Pheasant coq au vin
A recipe from Executive Chef Chris Taggart, Uintah Basin Technical College
In May 2025, Executive Chef Chris Taggart from Uintah Basin Technical College's culinary program graciously hosted a wild game and fish cooking demonstration at a DWR event. He adapted the French countryside classic, coq au vin — traditionally made with an old rooster and plenty of red wine — using harvested local pheasant.

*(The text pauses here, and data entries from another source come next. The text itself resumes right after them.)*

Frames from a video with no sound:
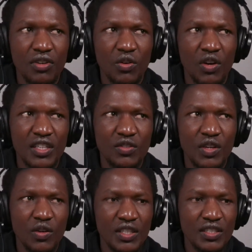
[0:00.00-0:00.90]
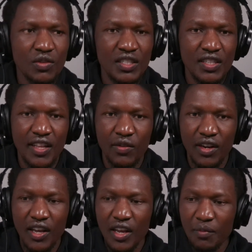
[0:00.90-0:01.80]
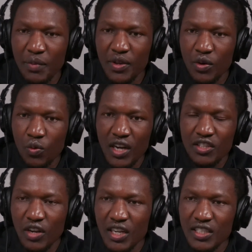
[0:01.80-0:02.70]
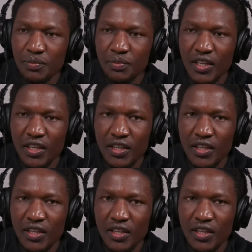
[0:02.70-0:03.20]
what's the other one? Maybe one scholarship in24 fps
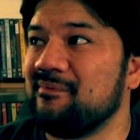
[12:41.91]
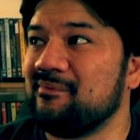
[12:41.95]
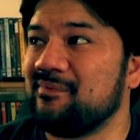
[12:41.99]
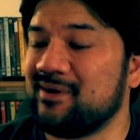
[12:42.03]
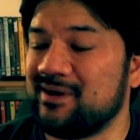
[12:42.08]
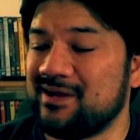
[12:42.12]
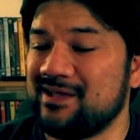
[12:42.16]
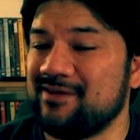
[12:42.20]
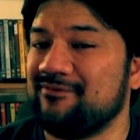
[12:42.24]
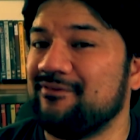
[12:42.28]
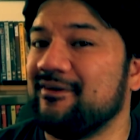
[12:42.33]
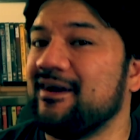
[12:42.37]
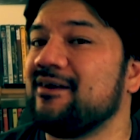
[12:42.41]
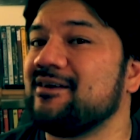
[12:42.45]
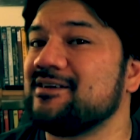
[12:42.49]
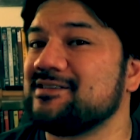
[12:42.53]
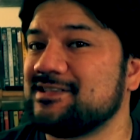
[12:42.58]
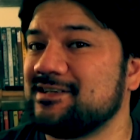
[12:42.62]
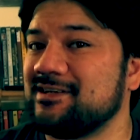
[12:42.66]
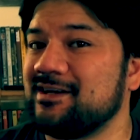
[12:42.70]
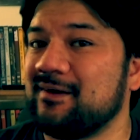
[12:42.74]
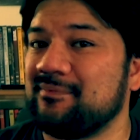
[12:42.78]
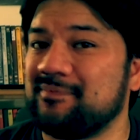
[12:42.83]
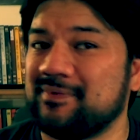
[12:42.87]
but he
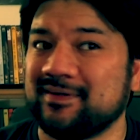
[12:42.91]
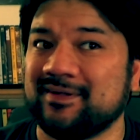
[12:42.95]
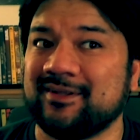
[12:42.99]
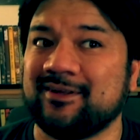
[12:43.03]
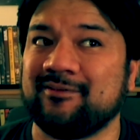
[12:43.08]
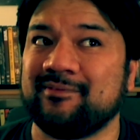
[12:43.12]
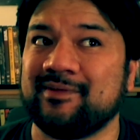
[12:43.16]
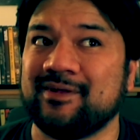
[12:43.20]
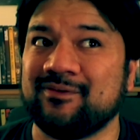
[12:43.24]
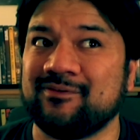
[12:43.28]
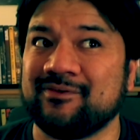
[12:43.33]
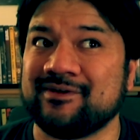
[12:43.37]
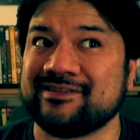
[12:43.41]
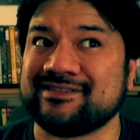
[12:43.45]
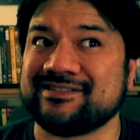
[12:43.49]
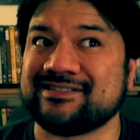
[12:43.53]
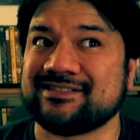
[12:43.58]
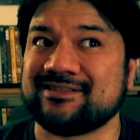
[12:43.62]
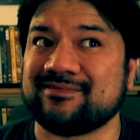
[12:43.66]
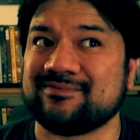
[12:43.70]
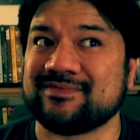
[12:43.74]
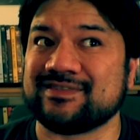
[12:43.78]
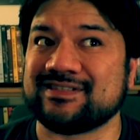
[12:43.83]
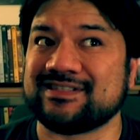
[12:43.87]
varies it up a little bit with
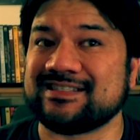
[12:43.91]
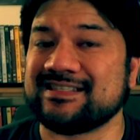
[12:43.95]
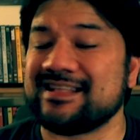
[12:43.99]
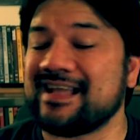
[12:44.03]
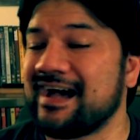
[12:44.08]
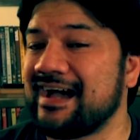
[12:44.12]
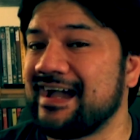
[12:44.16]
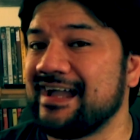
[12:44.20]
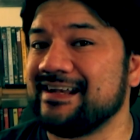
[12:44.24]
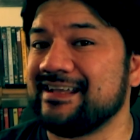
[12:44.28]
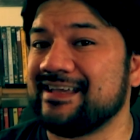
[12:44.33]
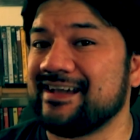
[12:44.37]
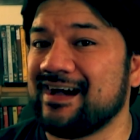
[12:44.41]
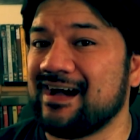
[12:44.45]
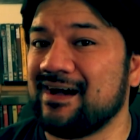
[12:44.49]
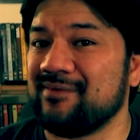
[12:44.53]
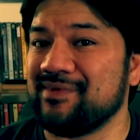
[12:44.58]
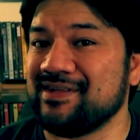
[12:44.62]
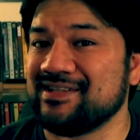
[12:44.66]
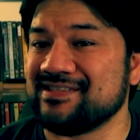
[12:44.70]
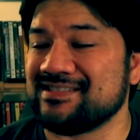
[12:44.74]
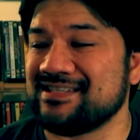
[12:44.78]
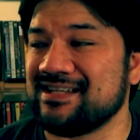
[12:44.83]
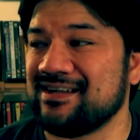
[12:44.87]
some snide
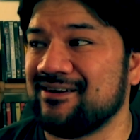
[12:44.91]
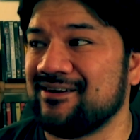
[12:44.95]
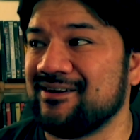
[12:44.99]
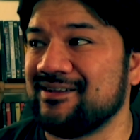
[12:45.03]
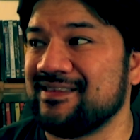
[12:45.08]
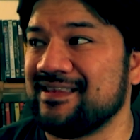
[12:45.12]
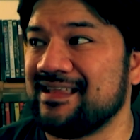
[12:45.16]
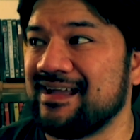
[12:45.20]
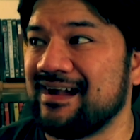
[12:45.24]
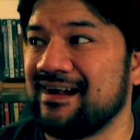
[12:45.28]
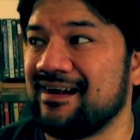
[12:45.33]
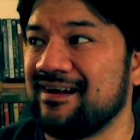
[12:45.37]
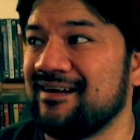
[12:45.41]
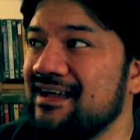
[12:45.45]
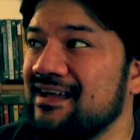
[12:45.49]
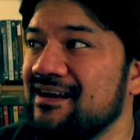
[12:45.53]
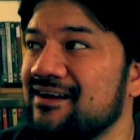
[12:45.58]
comments here and there.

It was a crowd favorite!
Thanks to Chef Taggart for sharing his recipe for this satisfying meal.
Pheasant coq au vin
Quantity: Approximately 4 servings
Ingredients
- 1 pheasant, deboned (or two breast saddles)
- ½ cup onion (chopped)
- 1 teaspoon shallot (diced)
- 1-2 garlic cloves (minced)
- 2 strips bacon (diced)
- ½ cup mushrooms (sliced)
- 2 tablespoons vegetable oil
- ½ cup dry red wine (such as burgundy or pinot noir)

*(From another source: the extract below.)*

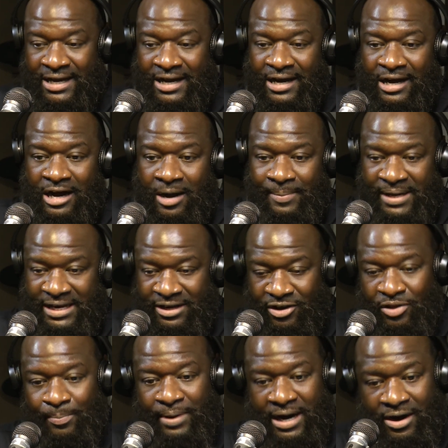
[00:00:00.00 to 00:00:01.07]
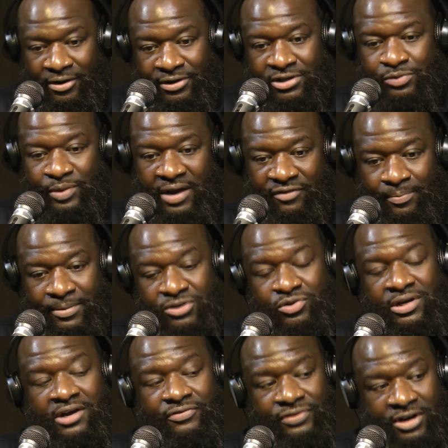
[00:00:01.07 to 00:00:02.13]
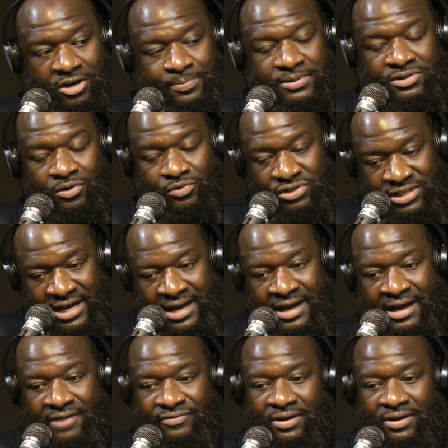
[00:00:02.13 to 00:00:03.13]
Any other barriers, we have a mental health therapist on staff.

- ½ cup chicken broth or stock
- ⅓ teaspoon dried thyme
- 2 tablespoons butter
- 2 tablespoons all-purpose flour
- Salt and pepper to taste
- Chopped parsley (garnish)
Directions
Step 1
Butterfly or pound deboned pheasant into thin, even slices (no more than ½-inch thick). Sprinkle pheasant evenly with a generous pinch of salt and pepper on both sides.
Step 2
To a medium sauté pan, add the bacon and cook over medium-high heat until crispy (watch carefully so it doesn't burn!). With a slotted spoon, remove the bacon from the pan and set aside. Pour the bacon fat into a heat-safe container and reserve.
Step 3
Add oil to the same sauté pan and sear pheasant on both sides until golden brown. Add the onion, garlic, shallots and mushrooms to the pan around the pheasant.
Step 4
When the onions are translucent and garlic is fragrant, add the wine and broth to the pan and bring to a simmer. Sprinkle with thyme and a bit of freshly-ground black pepper. Turn the heat off and let the pheasant rest in the wine-broth mixture.
Step 5
In a separate small pan or bowl, add the reserved bacon fat, butter and flour. Stir well to combine (mixture will be slightly runny) and keep the mixture no warmer than room temperature. (Do not heat-thicken this roux.)
Step 6
Return the pheasant-wine mixture to heat until simmering, and carefully stir in a spoonful of the roux mixture at a time until the sauce thickens. Simmer for an additional five minutes to heat through.
Serve
Add salt and pepper to taste. Garnish with chopped parsley.